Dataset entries
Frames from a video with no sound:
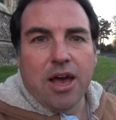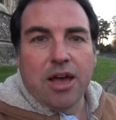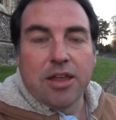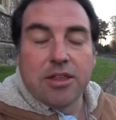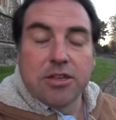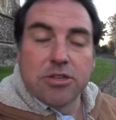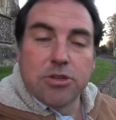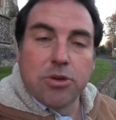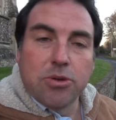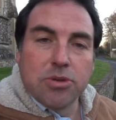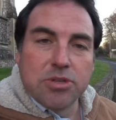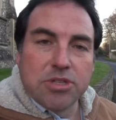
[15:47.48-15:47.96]

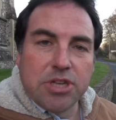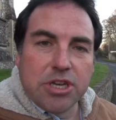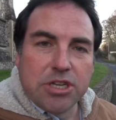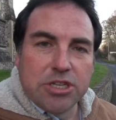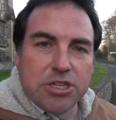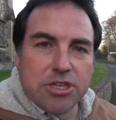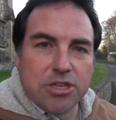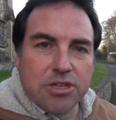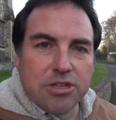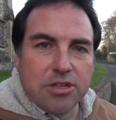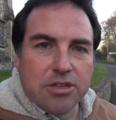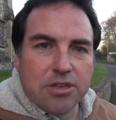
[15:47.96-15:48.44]
This whole
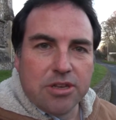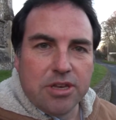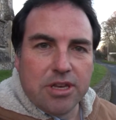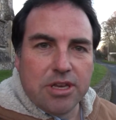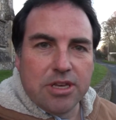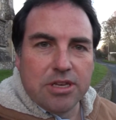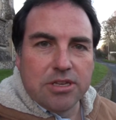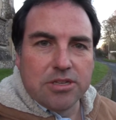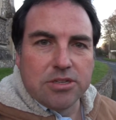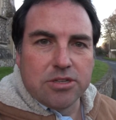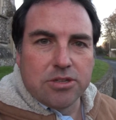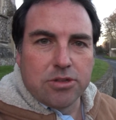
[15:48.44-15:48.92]
section
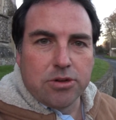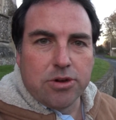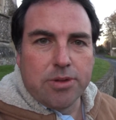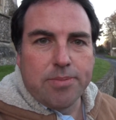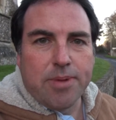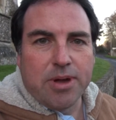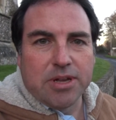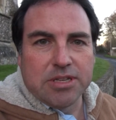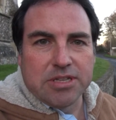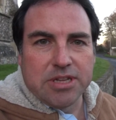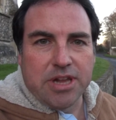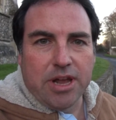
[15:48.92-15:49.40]
is 30
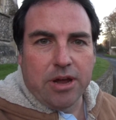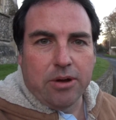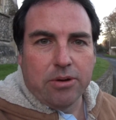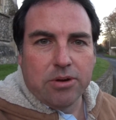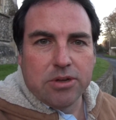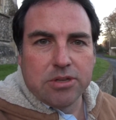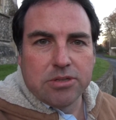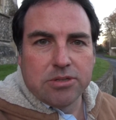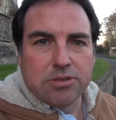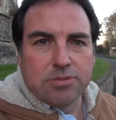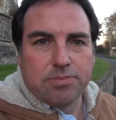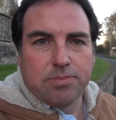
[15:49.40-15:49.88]
miles an
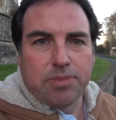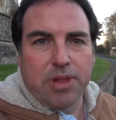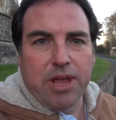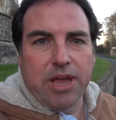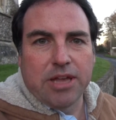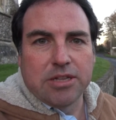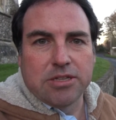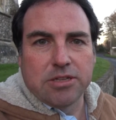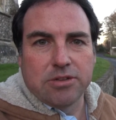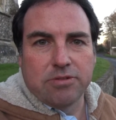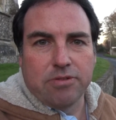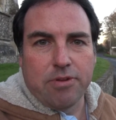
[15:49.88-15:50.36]
hour and is
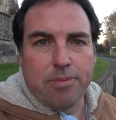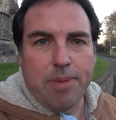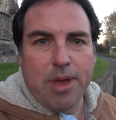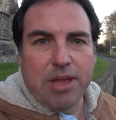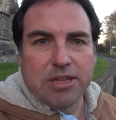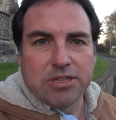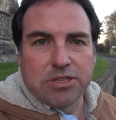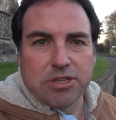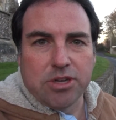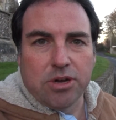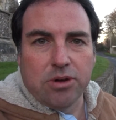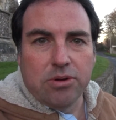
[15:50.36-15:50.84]
planned to
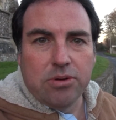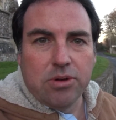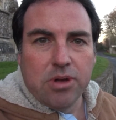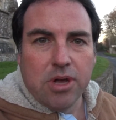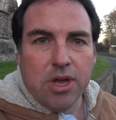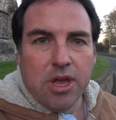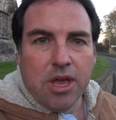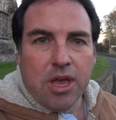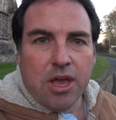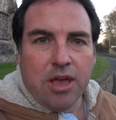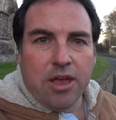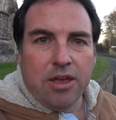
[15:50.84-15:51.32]
remain so.
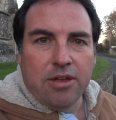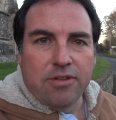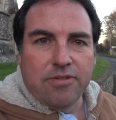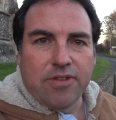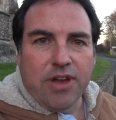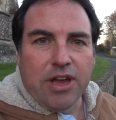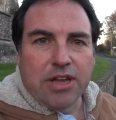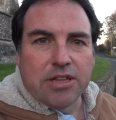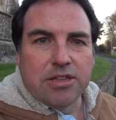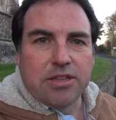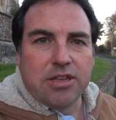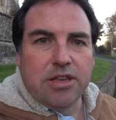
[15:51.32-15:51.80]
In
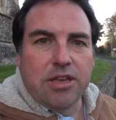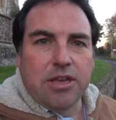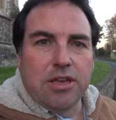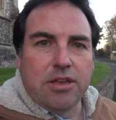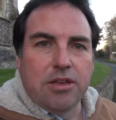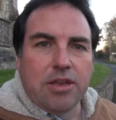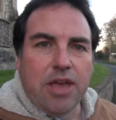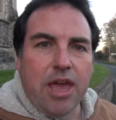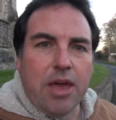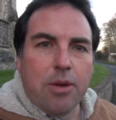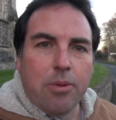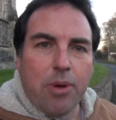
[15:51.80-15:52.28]
fact,
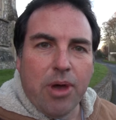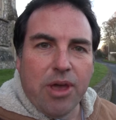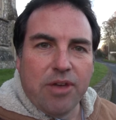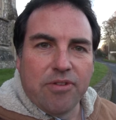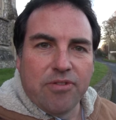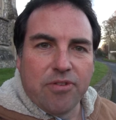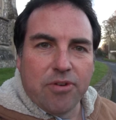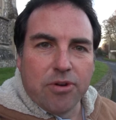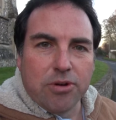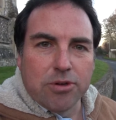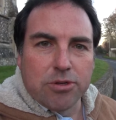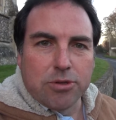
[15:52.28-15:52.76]
the gateway
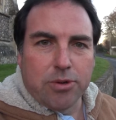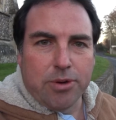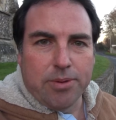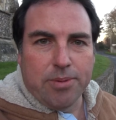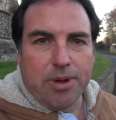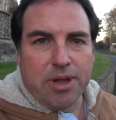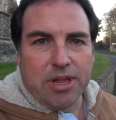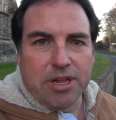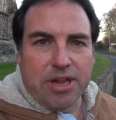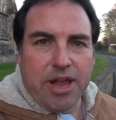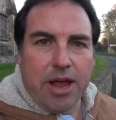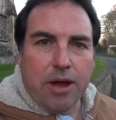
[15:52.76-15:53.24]
for
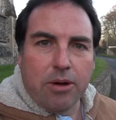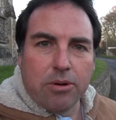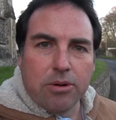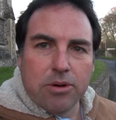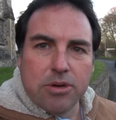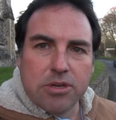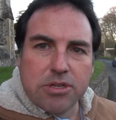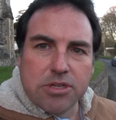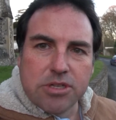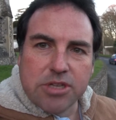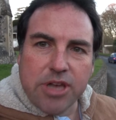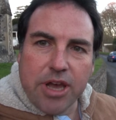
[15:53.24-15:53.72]
20 mile an
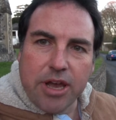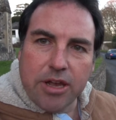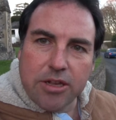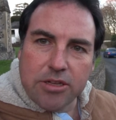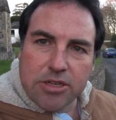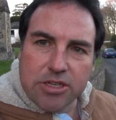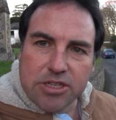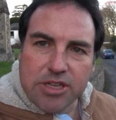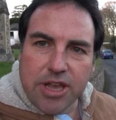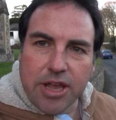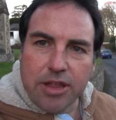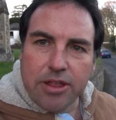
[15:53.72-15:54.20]
hour is
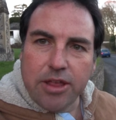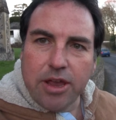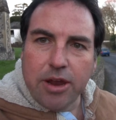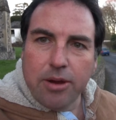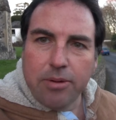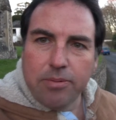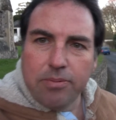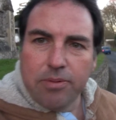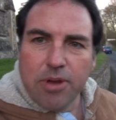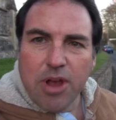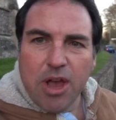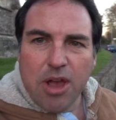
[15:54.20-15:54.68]
just down
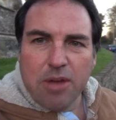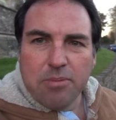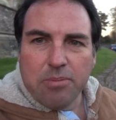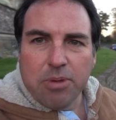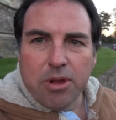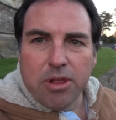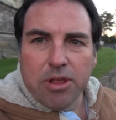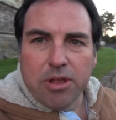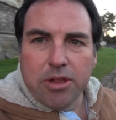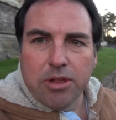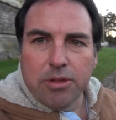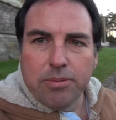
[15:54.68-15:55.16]
there,
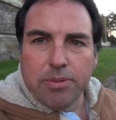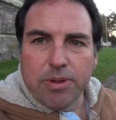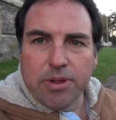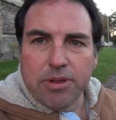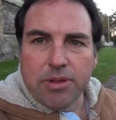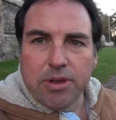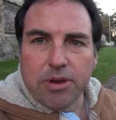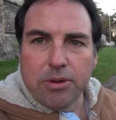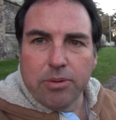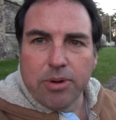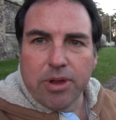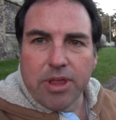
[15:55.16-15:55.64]
probably a little
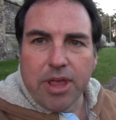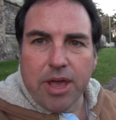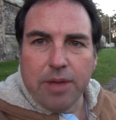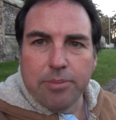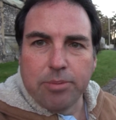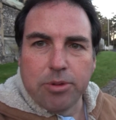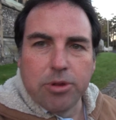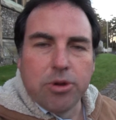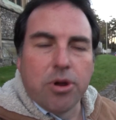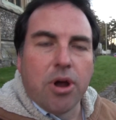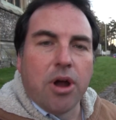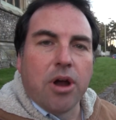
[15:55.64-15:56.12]
bit near where
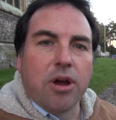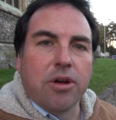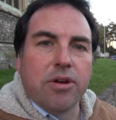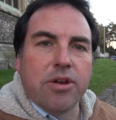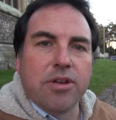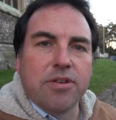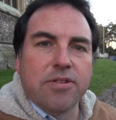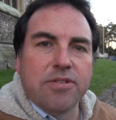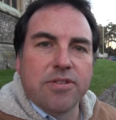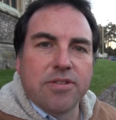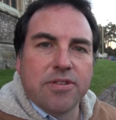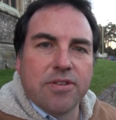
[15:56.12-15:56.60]
that blue car
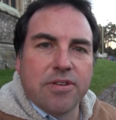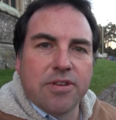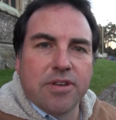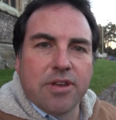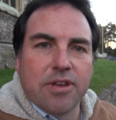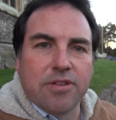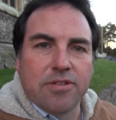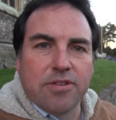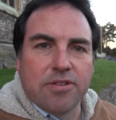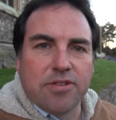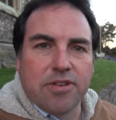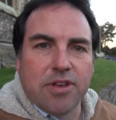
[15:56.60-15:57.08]
is,
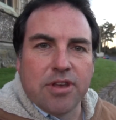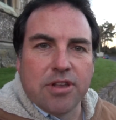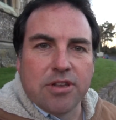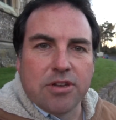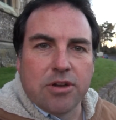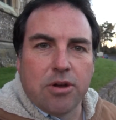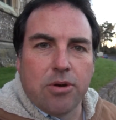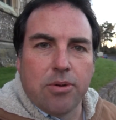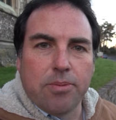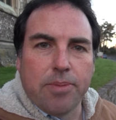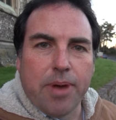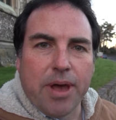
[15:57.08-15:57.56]
as you see it
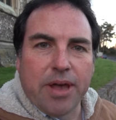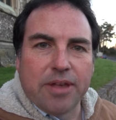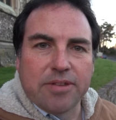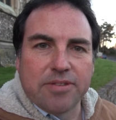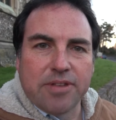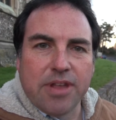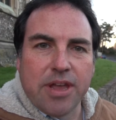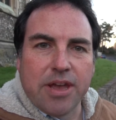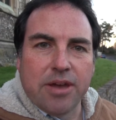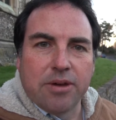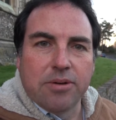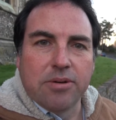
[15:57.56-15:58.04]
going
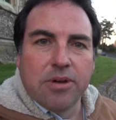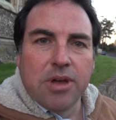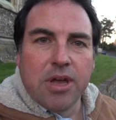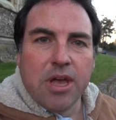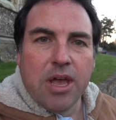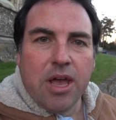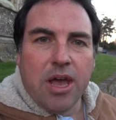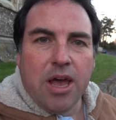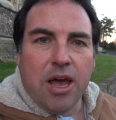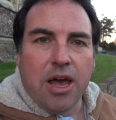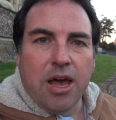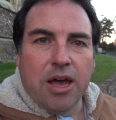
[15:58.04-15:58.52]
past now.
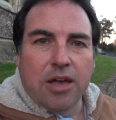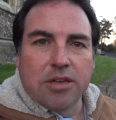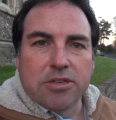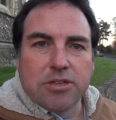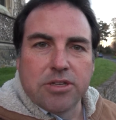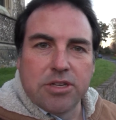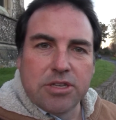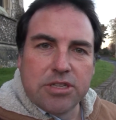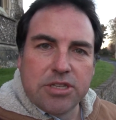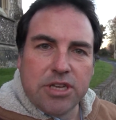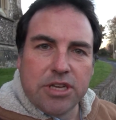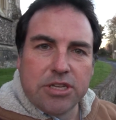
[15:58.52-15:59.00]

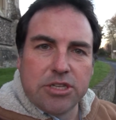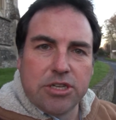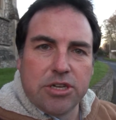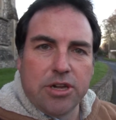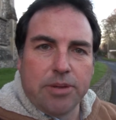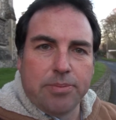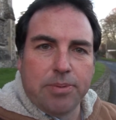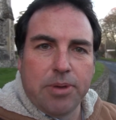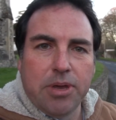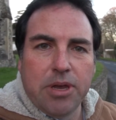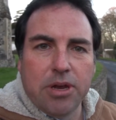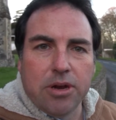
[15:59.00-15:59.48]
So this
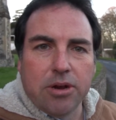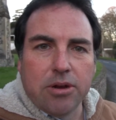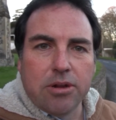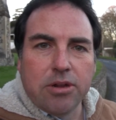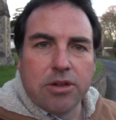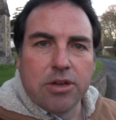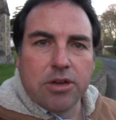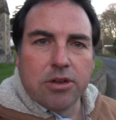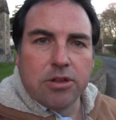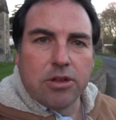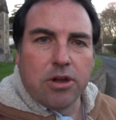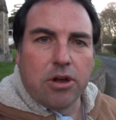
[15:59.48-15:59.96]
section up here,
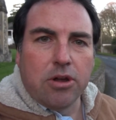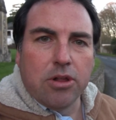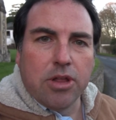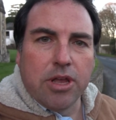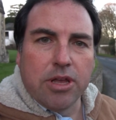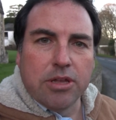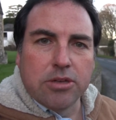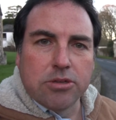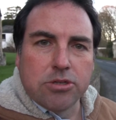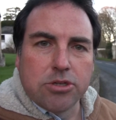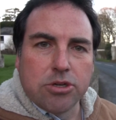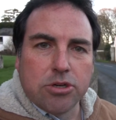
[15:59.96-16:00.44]
near the All
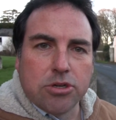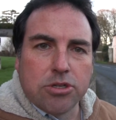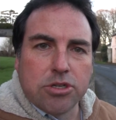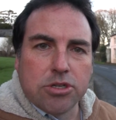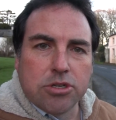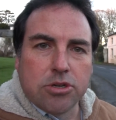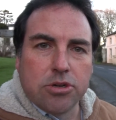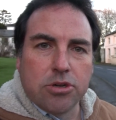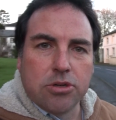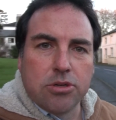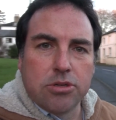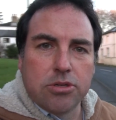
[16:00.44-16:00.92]
Hallows Church,
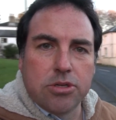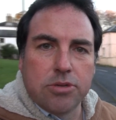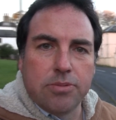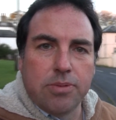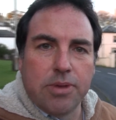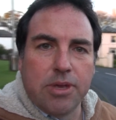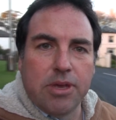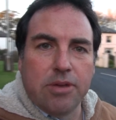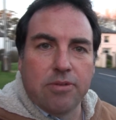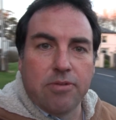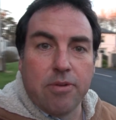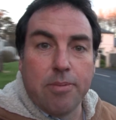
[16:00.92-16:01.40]
is going to
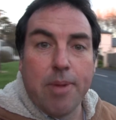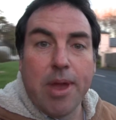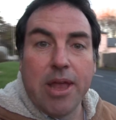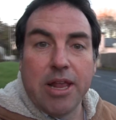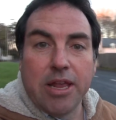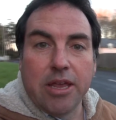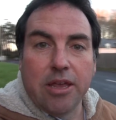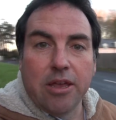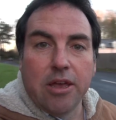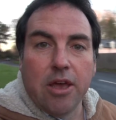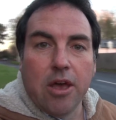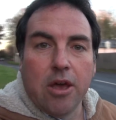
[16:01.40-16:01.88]
be
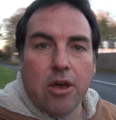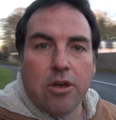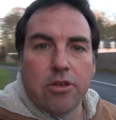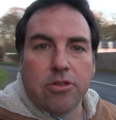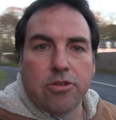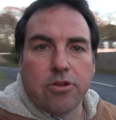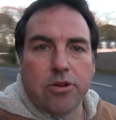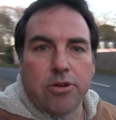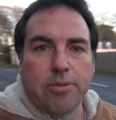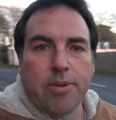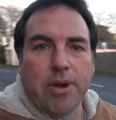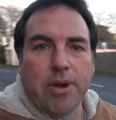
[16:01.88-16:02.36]
remaining 30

**WORK TO BE COMPLETED**
Could you return exactly the lines starting with the one that contains "[15:58.04-15:58.52]" and ending with the last line of the data above? Leave the pictures out.

**ANSWER BOX**
[15:58.04-15:58.52]
past now.
[15:58.52-15:59.00]

[15:59.00-15:59.48]
So this
[15:59.48-15:59.96]
section up here,
[15:59.96-16:00.44]
near the All
[16:00.44-16:00.92]
Hallows Church,
[16:00.92-16:01.40]
is going to
[16:01.40-16:01.88]
be
[16:01.88-16:02.36]
remaining 30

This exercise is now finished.